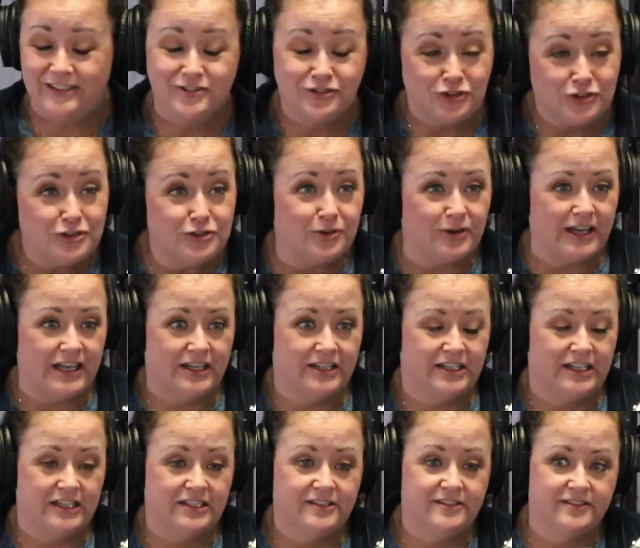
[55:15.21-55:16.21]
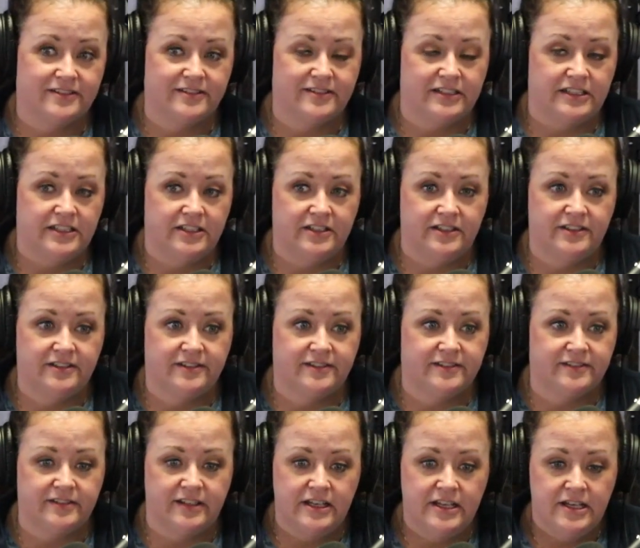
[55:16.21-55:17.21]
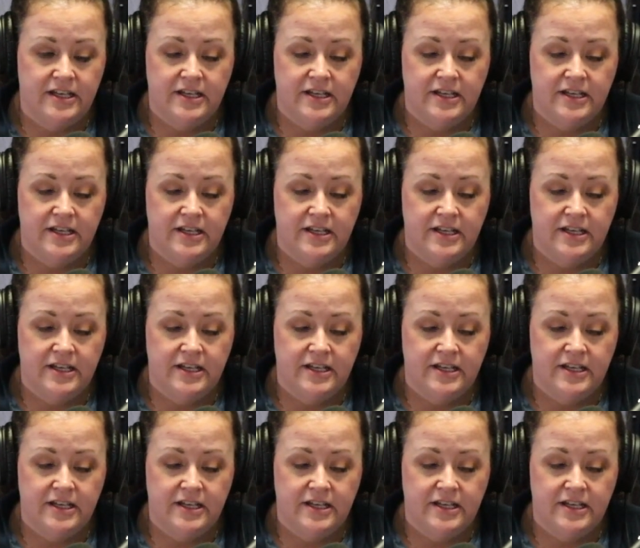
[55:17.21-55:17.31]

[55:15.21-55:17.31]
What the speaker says: It's true. And it's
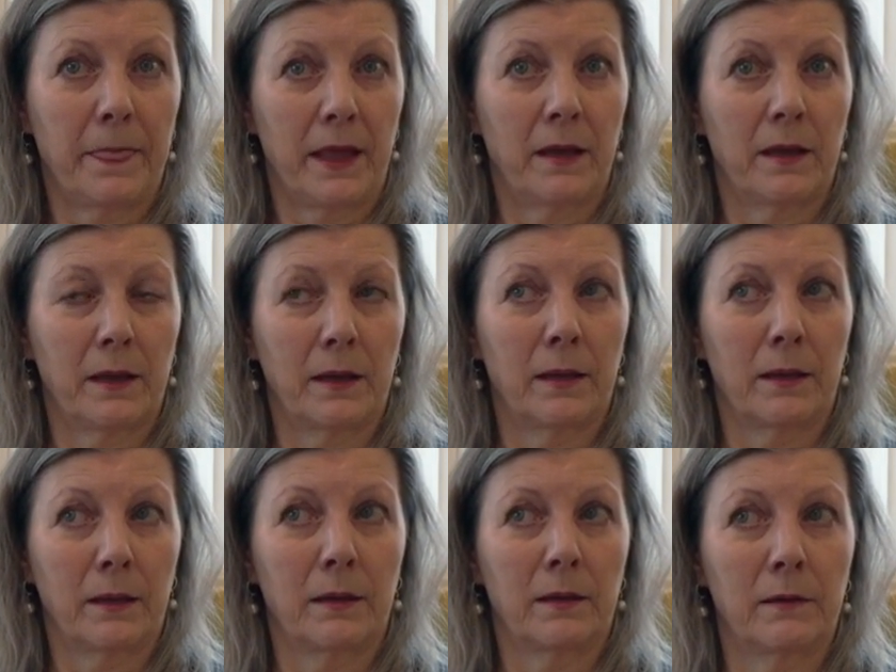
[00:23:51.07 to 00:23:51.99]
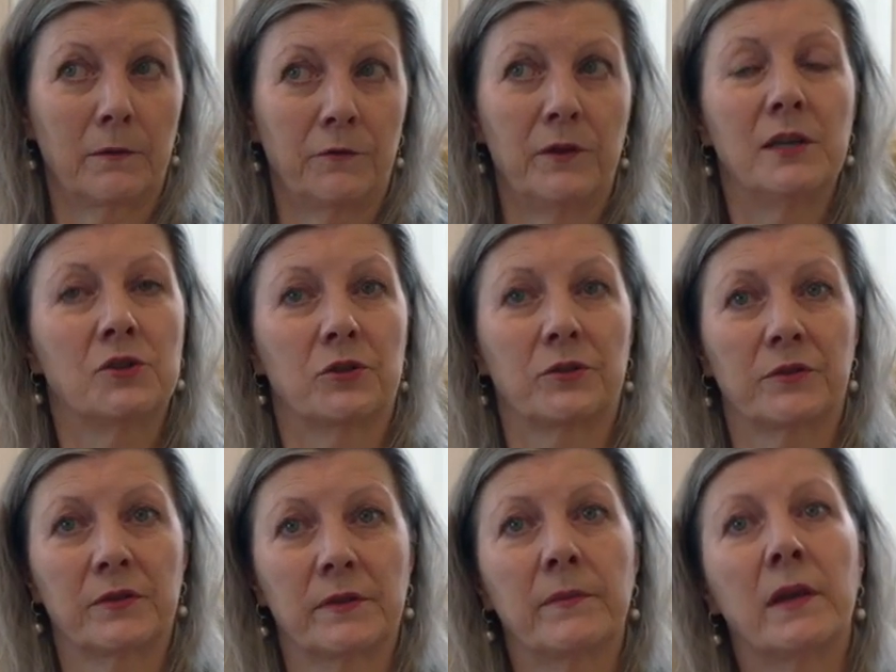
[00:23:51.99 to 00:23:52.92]
uh,
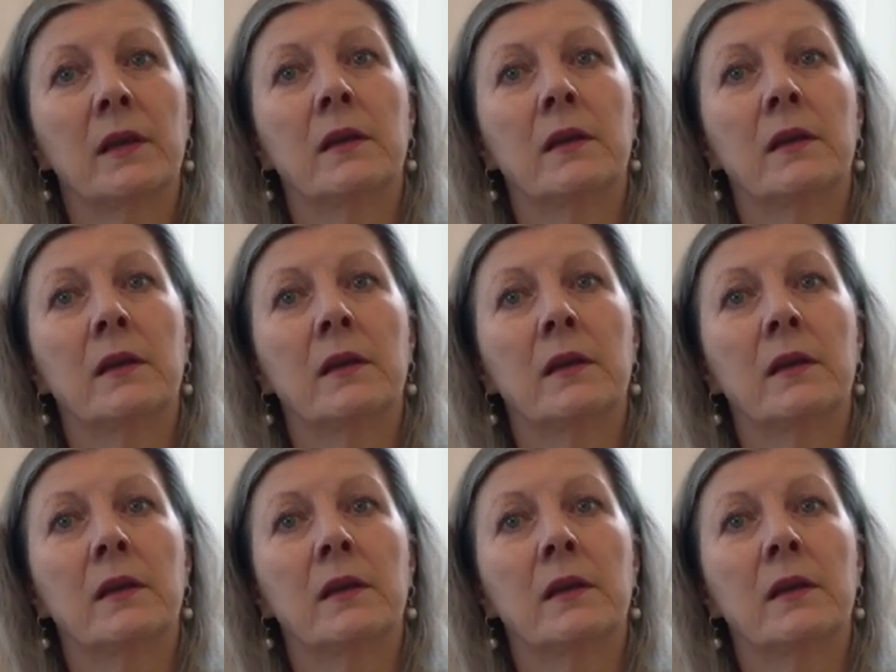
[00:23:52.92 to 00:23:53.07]
features.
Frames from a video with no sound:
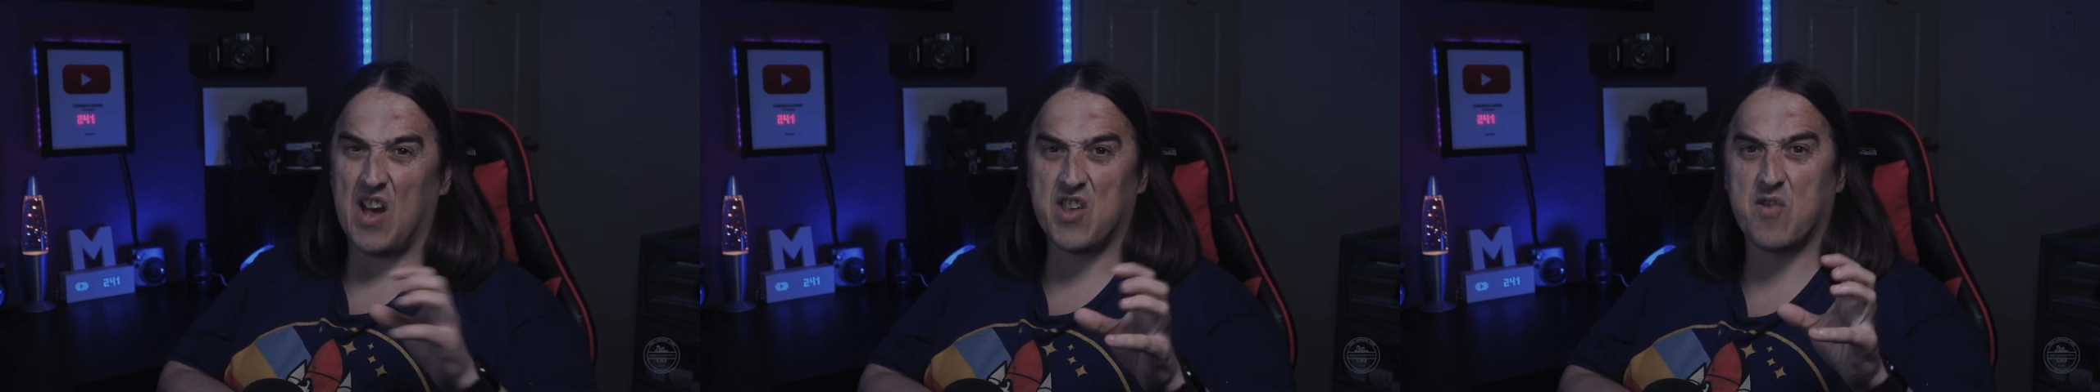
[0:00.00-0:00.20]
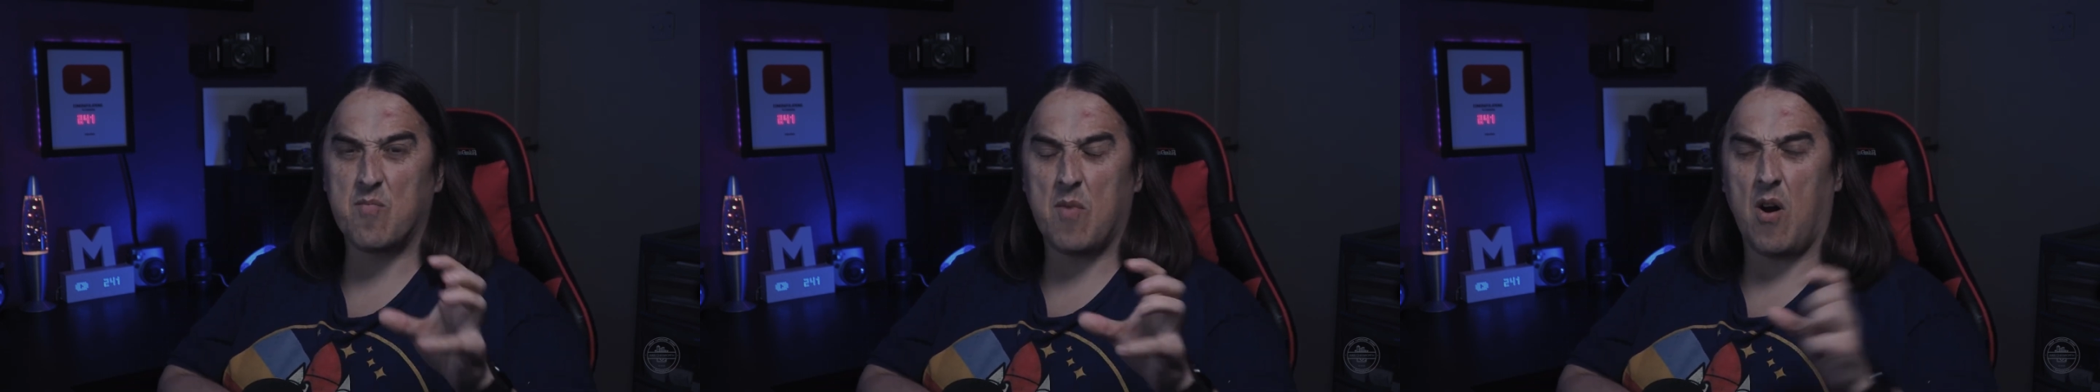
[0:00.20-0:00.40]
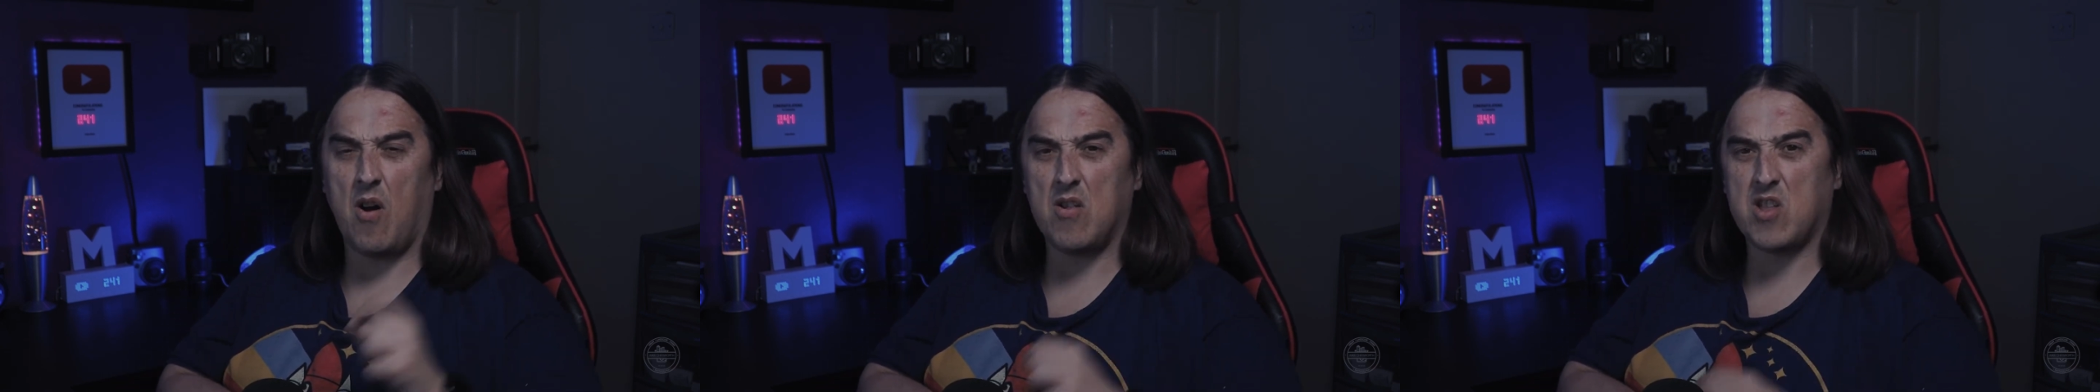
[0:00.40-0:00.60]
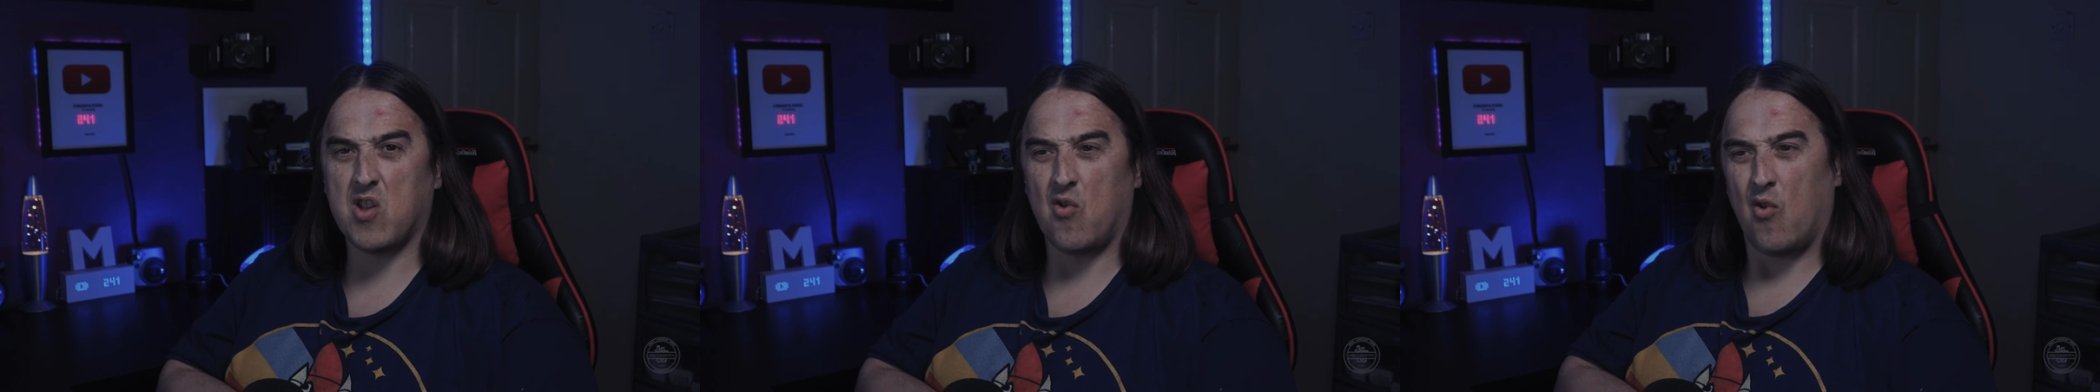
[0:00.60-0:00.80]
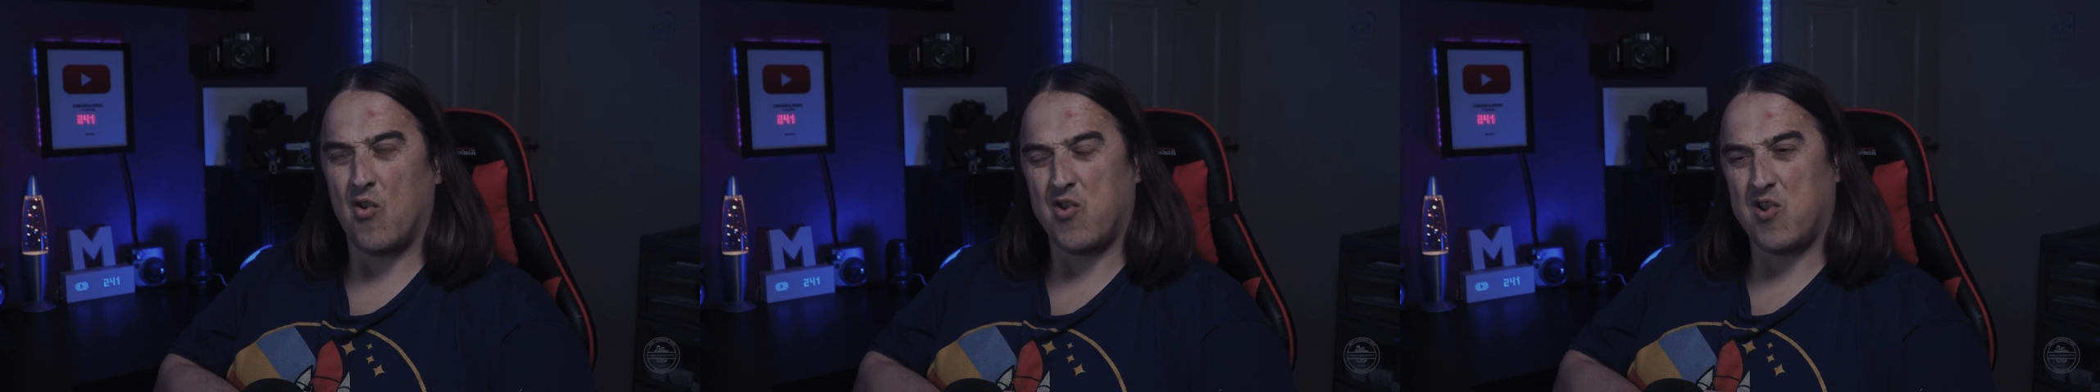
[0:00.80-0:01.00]
small
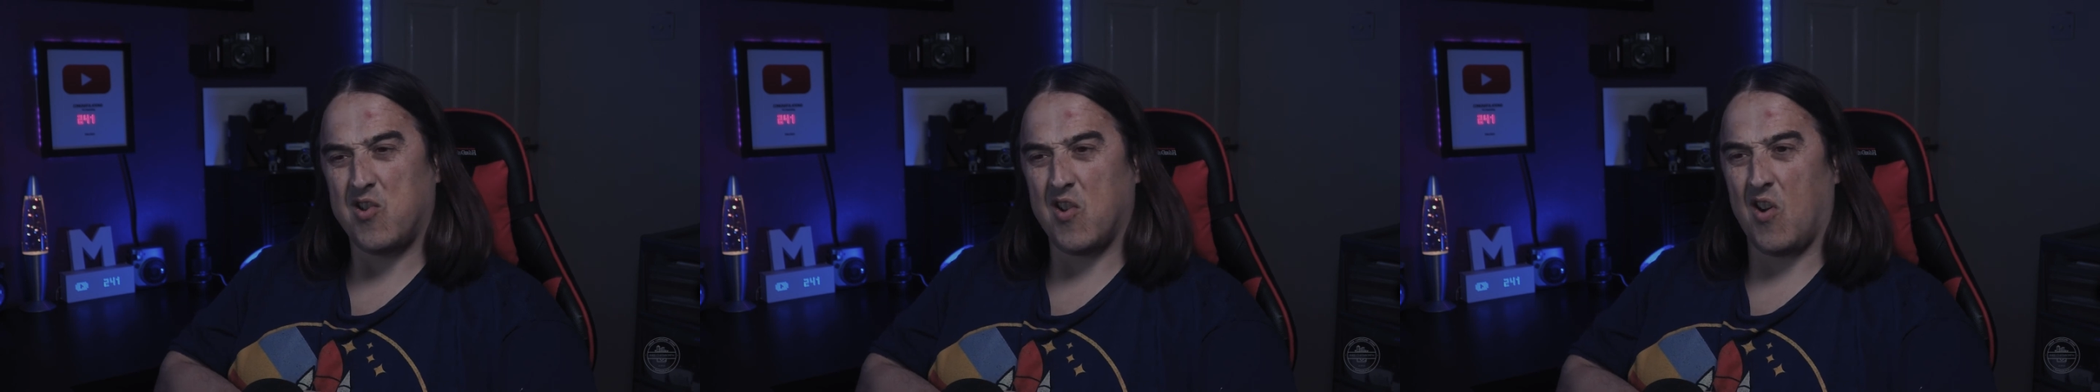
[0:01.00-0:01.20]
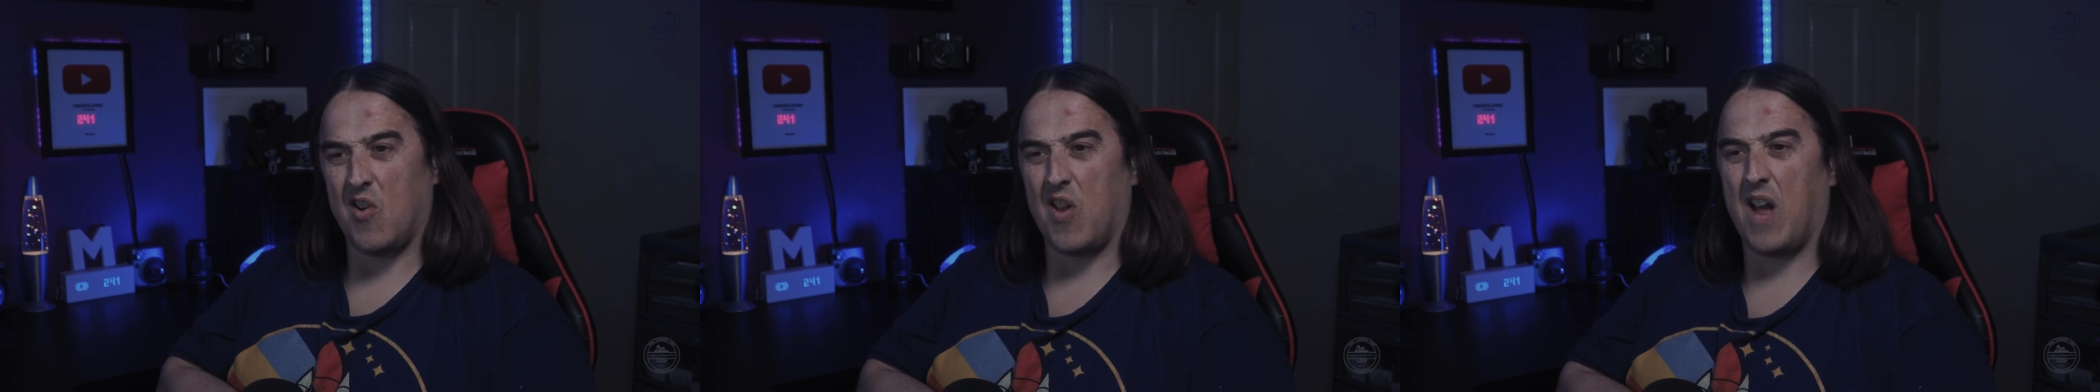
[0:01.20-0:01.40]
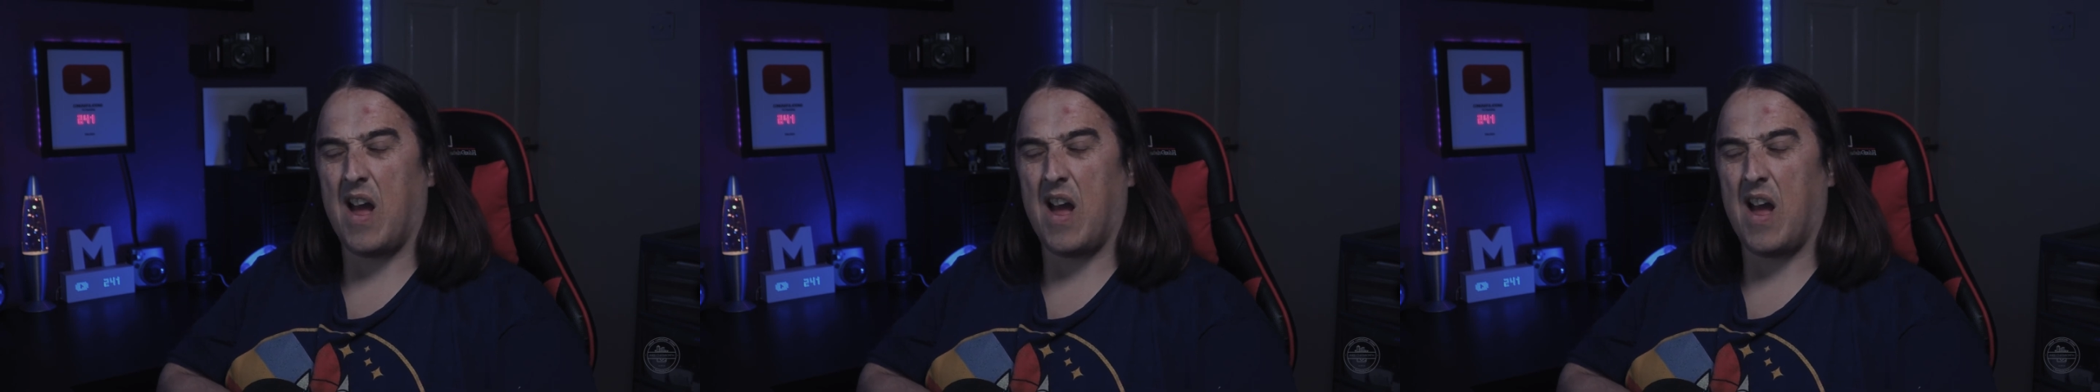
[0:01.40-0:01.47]
touch on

* * * * * * * * *

* _Task details_: The expected output is the lines from the line that contains "[0:00.00-0:00.20]" through the last line of the material, reproduced exactly, with both ends present and pictures absent.

* _Task output_:
[0:00.00-0:00.20]
[0:00.20-0:00.40]
[0:00.40-0:00.60]
[0:00.60-0:00.80]
[0:00.80-0:01.00]
small
[0:01.00-0:01.20]
[0:01.20-0:01.40]
[0:01.40-0:01.47]
touch on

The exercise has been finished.